» Directions: Once the pictures are set aside, transcribe each line of the listing exactly.

» Extracted entries:
--------------------

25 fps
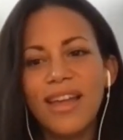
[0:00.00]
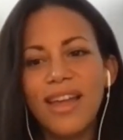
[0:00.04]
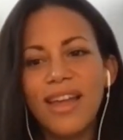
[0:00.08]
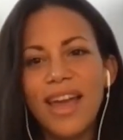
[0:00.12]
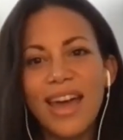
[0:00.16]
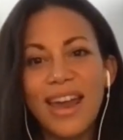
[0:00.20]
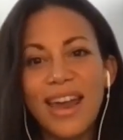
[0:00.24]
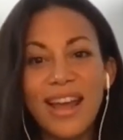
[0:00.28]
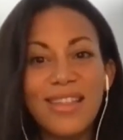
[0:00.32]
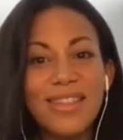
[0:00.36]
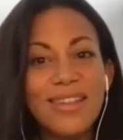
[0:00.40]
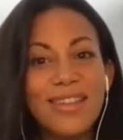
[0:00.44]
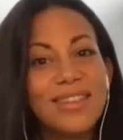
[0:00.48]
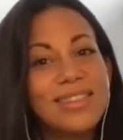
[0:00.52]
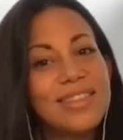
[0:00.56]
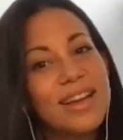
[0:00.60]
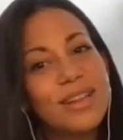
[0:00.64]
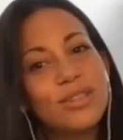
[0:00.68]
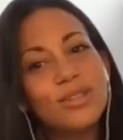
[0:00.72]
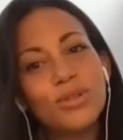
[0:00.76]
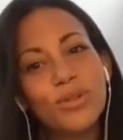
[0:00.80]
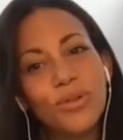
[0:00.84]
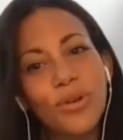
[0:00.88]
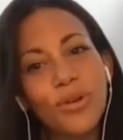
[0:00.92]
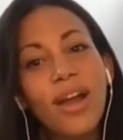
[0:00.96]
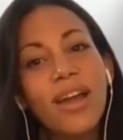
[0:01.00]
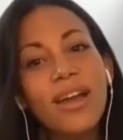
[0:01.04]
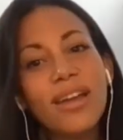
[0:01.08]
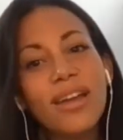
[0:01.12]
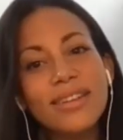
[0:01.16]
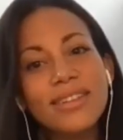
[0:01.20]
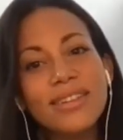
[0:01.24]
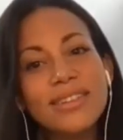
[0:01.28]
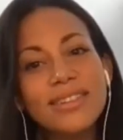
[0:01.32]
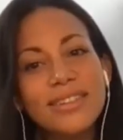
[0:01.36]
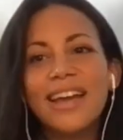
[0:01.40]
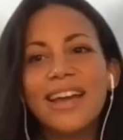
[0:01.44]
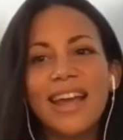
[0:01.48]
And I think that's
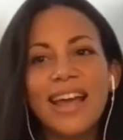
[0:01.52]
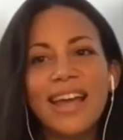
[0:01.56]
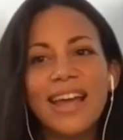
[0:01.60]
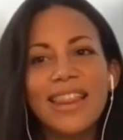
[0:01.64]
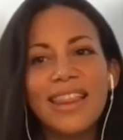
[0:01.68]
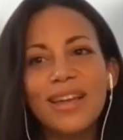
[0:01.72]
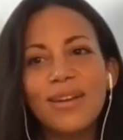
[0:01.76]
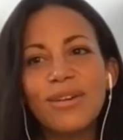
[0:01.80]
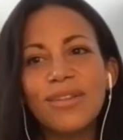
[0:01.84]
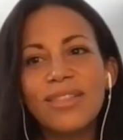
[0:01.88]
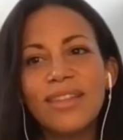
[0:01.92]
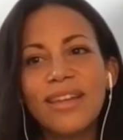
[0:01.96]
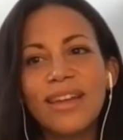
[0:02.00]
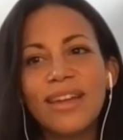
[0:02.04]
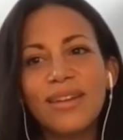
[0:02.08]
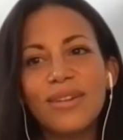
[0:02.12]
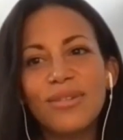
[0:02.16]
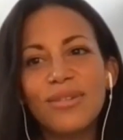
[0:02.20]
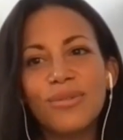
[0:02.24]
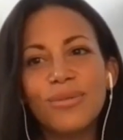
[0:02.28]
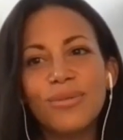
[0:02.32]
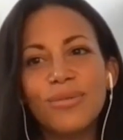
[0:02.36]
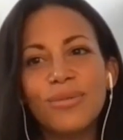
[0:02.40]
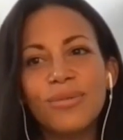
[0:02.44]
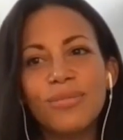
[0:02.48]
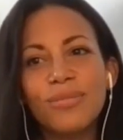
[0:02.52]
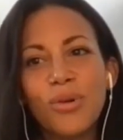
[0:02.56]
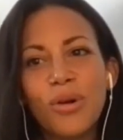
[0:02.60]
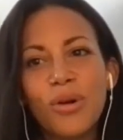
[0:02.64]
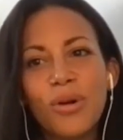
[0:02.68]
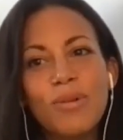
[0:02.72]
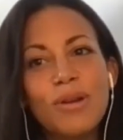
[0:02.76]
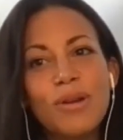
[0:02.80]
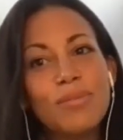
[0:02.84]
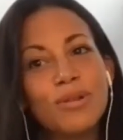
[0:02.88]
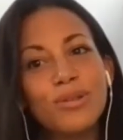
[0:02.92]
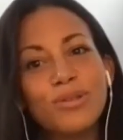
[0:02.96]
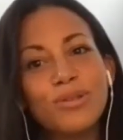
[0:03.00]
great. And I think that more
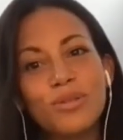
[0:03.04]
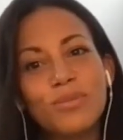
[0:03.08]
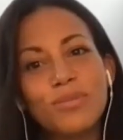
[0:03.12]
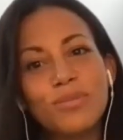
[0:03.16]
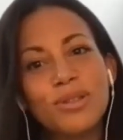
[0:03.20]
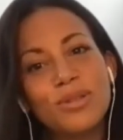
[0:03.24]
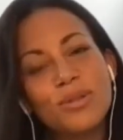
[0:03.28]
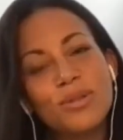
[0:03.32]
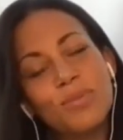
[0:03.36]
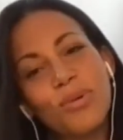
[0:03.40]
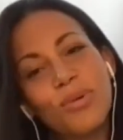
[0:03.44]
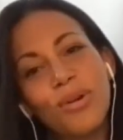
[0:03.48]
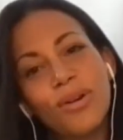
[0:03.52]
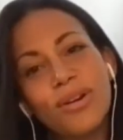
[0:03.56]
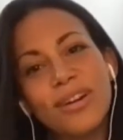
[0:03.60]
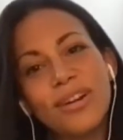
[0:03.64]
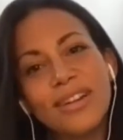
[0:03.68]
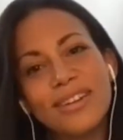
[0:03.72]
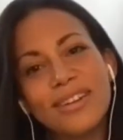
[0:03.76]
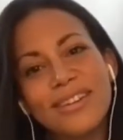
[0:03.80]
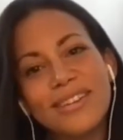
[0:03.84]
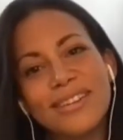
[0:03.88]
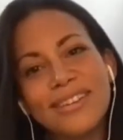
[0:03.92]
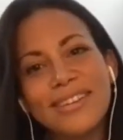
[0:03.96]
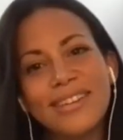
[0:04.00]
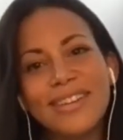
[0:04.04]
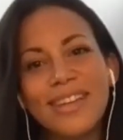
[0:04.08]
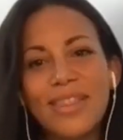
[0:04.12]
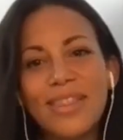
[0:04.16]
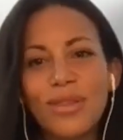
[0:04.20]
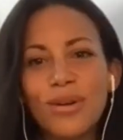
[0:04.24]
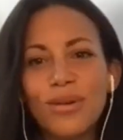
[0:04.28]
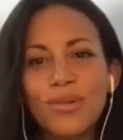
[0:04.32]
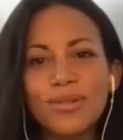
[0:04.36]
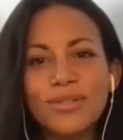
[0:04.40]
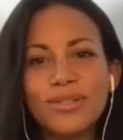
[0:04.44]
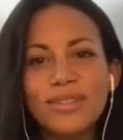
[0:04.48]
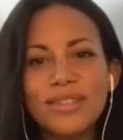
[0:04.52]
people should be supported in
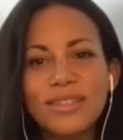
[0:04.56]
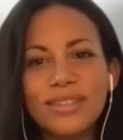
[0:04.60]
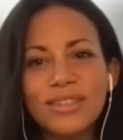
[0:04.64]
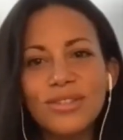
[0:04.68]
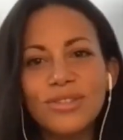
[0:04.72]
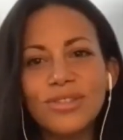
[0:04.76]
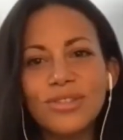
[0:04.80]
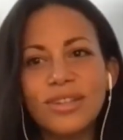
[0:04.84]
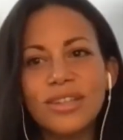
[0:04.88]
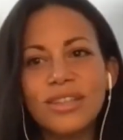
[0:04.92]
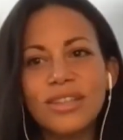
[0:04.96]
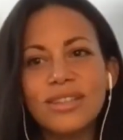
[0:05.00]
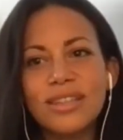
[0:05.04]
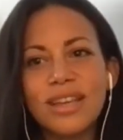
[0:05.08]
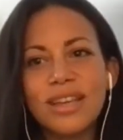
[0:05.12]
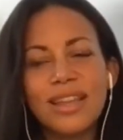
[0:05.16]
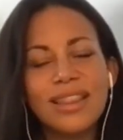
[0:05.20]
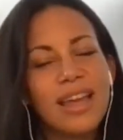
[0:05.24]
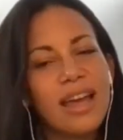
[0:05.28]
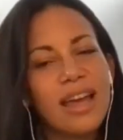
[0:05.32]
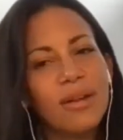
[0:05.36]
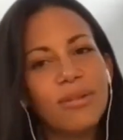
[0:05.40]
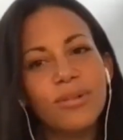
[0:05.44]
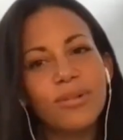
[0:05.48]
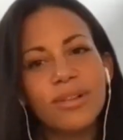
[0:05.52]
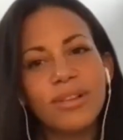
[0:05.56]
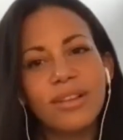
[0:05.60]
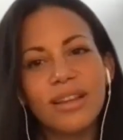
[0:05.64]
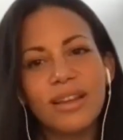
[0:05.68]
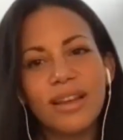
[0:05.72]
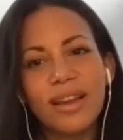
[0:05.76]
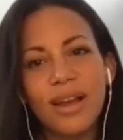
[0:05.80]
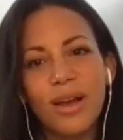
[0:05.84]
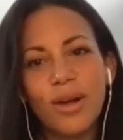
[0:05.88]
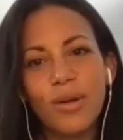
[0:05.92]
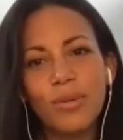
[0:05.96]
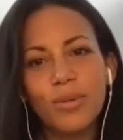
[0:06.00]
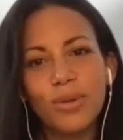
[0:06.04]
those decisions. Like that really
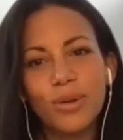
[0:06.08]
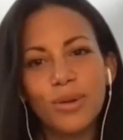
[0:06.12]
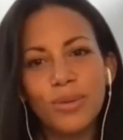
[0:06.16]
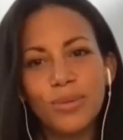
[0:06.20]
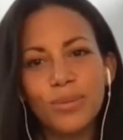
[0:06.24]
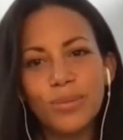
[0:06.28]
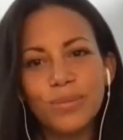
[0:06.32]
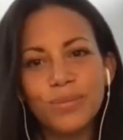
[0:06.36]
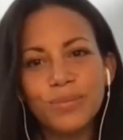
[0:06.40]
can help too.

--------------------

» Completed exercise:
25 fps
[0:00.00]
[0:00.04]
[0:00.08]
[0:00.12]
[0:00.16]
[0:00.20]
[0:00.24]
[0:00.28]
[0:00.32]
[0:00.36]
[0:00.40]
[0:00.44]
[0:00.48]
[0:00.52]
[0:00.56]
[0:00.60]
[0:00.64]
[0:00.68]
[0:00.72]
[0:00.76]
[0:00.80]
[0:00.84]
[0:00.88]
[0:00.92]
[0:00.96]
[0:01.00]
[0:01.04]
[0:01.08]
[0:01.12]
[0:01.16]
[0:01.20]
[0:01.24]
[0:01.28]
[0:01.32]
[0:01.36]
[0:01.40]
[0:01.44]
[0:01.48]
And I think that's
[0:01.52]
[0:01.56]
[0:01.60]
[0:01.64]
[0:01.68]
[0:01.72]
[0:01.76]
[0:01.80]
[0:01.84]
[0:01.88]
[0:01.92]
[0:01.96]
[0:02.00]
[0:02.04]
[0:02.08]
[0:02.12]
[0:02.16]
[0:02.20]
[0:02.24]
[0:02.28]
[0:02.32]
[0:02.36]
[0:02.40]
[0:02.44]
[0:02.48]
[0:02.52]
[0:02.56]
[0:02.60]
[0:02.64]
[0:02.68]
[0:02.72]
[0:02.76]
[0:02.80]
[0:02.84]
[0:02.88]
[0:02.92]
[0:02.96]
[0:03.00]
great. And I think that more
[0:03.04]
[0:03.08]
[0:03.12]
[0:03.16]
[0:03.20]
[0:03.24]
[0:03.28]
[0:03.32]
[0:03.36]
[0:03.40]
[0:03.44]
[0:03.48]
[0:03.52]
[0:03.56]
[0:03.60]
[0:03.64]
[0:03.68]
[0:03.72]
[0:03.76]
[0:03.80]
[0:03.84]
[0:03.88]
[0:03.92]
[0:03.96]
[0:04.00]
[0:04.04]
[0:04.08]
[0:04.12]
[0:04.16]
[0:04.20]
[0:04.24]
[0:04.28]
[0:04.32]
[0:04.36]
[0:04.40]
[0:04.44]
[0:04.48]
[0:04.52]
people should be supported in
[0:04.56]
[0:04.60]
[0:04.64]
[0:04.68]
[0:04.72]
[0:04.76]
[0:04.80]
[0:04.84]
[0:04.88]
[0:04.92]
[0:04.96]
[0:05.00]
[0:05.04]
[0:05.08]
[0:05.12]
[0:05.16]
[0:05.20]
[0:05.24]
[0:05.28]
[0:05.32]
[0:05.36]
[0:05.40]
[0:05.44]
[0:05.48]
[0:05.52]
[0:05.56]
[0:05.60]
[0:05.64]
[0:05.68]
[0:05.72]
[0:05.76]
[0:05.80]
[0:05.84]
[0:05.88]
[0:05.92]
[0:05.96]
[0:06.00]
[0:06.04]
those decisions. Like that really
[0:06.08]
[0:06.12]
[0:06.16]
[0:06.20]
[0:06.24]
[0:06.28]
[0:06.32]
[0:06.36]
[0:06.40]
can help too.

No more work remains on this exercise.